浄土真宗では、天台宗や真言宗で実践されているような厳しい仏道修行は教えません。しかし、親鸞聖人は、修行がない仏道を喜ばれたのではありません。如来様から、お念仏という真実の行が恵まれたことを喜ばれたのです。如来様が、私に願われる行いは、たった一つ、お念仏を申すことだけです。お念仏を申すことに、必要な条件や決まりはありません。落ち着いた心持ちの時は、落ち着いた心持ちのまま、怒りの心が起こっているときは、腹が立つまま、悲しみに包まれているときも、喜びに包まれているときも、そのまんま、いつでもどこでも、お念仏が申せる人生を歩みなさいと教えてくださるのです。それは、如来様ご自身が、お念仏という言葉になって、私に寄り添ってくださるからです。いつでもどこでも、私がお念仏を申すところに、如来様がご一緒です。如来様が、私のお念仏となって、私の危うい人生を、お浄土まで一緒に歩んでくださるのです。

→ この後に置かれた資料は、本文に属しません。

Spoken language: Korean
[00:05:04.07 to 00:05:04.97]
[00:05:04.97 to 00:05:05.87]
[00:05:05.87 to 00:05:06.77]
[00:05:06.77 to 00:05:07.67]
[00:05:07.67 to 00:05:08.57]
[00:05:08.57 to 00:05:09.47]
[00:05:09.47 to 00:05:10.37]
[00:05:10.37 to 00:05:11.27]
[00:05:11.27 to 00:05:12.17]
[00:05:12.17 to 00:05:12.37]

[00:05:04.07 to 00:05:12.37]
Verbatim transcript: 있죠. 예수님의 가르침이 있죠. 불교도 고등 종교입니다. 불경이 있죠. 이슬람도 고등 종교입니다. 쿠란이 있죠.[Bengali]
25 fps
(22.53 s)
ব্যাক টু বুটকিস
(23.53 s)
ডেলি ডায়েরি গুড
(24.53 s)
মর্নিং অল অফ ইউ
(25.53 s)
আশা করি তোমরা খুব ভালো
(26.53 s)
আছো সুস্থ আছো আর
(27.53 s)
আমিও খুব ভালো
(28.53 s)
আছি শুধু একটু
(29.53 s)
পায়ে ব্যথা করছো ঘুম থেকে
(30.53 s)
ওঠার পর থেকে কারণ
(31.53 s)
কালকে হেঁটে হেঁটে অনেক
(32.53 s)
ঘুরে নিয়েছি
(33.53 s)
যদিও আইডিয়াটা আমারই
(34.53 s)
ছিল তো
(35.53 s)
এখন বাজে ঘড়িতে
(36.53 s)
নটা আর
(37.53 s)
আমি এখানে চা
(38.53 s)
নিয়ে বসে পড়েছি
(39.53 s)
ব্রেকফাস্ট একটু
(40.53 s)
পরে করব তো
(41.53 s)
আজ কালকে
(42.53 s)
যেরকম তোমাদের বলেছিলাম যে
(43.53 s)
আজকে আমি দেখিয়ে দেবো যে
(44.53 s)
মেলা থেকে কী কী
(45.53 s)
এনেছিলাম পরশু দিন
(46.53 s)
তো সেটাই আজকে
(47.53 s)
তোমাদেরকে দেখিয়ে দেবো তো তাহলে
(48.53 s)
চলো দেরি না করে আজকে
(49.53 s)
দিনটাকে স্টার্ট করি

私達は、お浄土へ向かって帰って行く、掛け替えのない仏の子です。この仏の子は、昔の小学生のように、よく道草をします。やってはいけないことと分かっていながら、ついつい腹を立て、ついつい愚痴をこぼしたりします。正しくまっすぐお浄土に向かって生きていけない私です。しかし、お念仏が申せる人生なら、道草もまた、如来様とご一緒です。道草の中で、気づかされ育てられる世界をいただくのです。親鸞聖人は、私達に、安心して道草をしながら、お浄土へと帰っていける人生が恵まれていくことを教えてくださいました。
道草をすることもまた、私の大切な人生なのです。お念仏を申せる日々を大切にさせていただきましょう。